Android reverse engineering for beginners - Frida

2021 March 9

This article is the second of a series where I use the kbg messenger Android CTF to demonstrate the basics of Android reverse engineering. The KGB messenger CTF contains 3 challenges that should be solved sequentially:

  • Alerts (medium) <-- we study this one
  • Login (easy)
  • Social Engineering (hard)

In this series, I use the first challenge Alerts to introduce you to multiple Android Reverse engineering tools. In the first post I demonstrated how to solve the challenge by decompiling the apk and patching the smali code with JADX, APKLab and apktool. In this post, we'll solve this challenge using dynamic analysis with Frida.

About Frida

Frida is a Python tool working on Windows, macOS and GNU/Linux allowing you to inject snippets of code into native apps. In this tutorial we'll use Frida to inject code into Android applications but you could use it for Windows, macOS, GNU/Linux, iOS and QNX applications.

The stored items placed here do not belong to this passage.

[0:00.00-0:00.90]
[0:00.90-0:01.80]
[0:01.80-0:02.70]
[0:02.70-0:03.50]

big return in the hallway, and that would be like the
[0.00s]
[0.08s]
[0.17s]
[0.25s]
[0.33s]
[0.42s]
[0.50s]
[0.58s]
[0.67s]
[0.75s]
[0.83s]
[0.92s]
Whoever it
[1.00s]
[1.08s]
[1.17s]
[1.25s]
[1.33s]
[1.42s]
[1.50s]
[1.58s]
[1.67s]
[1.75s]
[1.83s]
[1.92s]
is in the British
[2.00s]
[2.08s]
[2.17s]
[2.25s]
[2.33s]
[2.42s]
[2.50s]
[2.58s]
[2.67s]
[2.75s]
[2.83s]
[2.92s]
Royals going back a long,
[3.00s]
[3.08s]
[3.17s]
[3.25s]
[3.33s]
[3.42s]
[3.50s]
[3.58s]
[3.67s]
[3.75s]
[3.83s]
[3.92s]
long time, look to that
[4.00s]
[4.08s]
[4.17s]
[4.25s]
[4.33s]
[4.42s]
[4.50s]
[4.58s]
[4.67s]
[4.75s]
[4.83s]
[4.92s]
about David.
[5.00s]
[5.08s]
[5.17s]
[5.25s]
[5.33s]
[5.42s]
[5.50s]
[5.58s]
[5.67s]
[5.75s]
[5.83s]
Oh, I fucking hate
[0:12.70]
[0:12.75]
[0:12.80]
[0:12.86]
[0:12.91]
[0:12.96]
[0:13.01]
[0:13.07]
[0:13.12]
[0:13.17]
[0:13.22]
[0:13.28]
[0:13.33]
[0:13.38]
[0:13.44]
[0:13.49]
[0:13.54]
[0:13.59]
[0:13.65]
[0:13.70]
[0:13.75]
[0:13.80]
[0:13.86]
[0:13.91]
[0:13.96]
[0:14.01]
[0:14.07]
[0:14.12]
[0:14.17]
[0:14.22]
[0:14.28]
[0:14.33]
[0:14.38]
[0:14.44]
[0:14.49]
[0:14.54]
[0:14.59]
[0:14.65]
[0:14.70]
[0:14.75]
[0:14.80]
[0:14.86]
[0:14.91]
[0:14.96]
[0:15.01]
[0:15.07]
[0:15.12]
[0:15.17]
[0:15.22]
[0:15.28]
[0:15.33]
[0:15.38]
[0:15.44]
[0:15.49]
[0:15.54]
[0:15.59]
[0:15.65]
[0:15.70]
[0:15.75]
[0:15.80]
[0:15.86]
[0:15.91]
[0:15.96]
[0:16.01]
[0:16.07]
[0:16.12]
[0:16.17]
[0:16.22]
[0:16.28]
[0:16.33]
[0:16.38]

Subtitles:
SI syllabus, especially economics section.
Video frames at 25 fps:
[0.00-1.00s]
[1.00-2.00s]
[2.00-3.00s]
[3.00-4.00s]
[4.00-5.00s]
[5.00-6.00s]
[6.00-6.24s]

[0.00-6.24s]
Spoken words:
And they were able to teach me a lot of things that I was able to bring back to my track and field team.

Frida works in a client-server architecture. The server runs on the Android phone and the client on your computer. Note that you need to be root on your phone for frida to work.

Lab setup

adb and phone setup

You should refer to the previous article to learn how to install and use adb on your test phone. My setup consists of an Ubuntu 18.04 machine and a Samsung Galaxy S7 (SM-G930F) with a rooted LineageOS 14.1-20180712-NIGHTLY-herolte. You could also use an emulator if you don't have an Android phone to perform your tests.

Frida installation

Installing Frida on your computer is a breeze:

pip install frida-tools

Note that the latest Python 3 is recommended. Lets check which version is installed:

frida --version
12.6.16

Now that we have installed the client, we need to install the server on our Android phone. We download frida-server for Android from the releases page while making sure that the major version matches. In my case I downloaded "frida-server-12.11.18-android-arm64.xz".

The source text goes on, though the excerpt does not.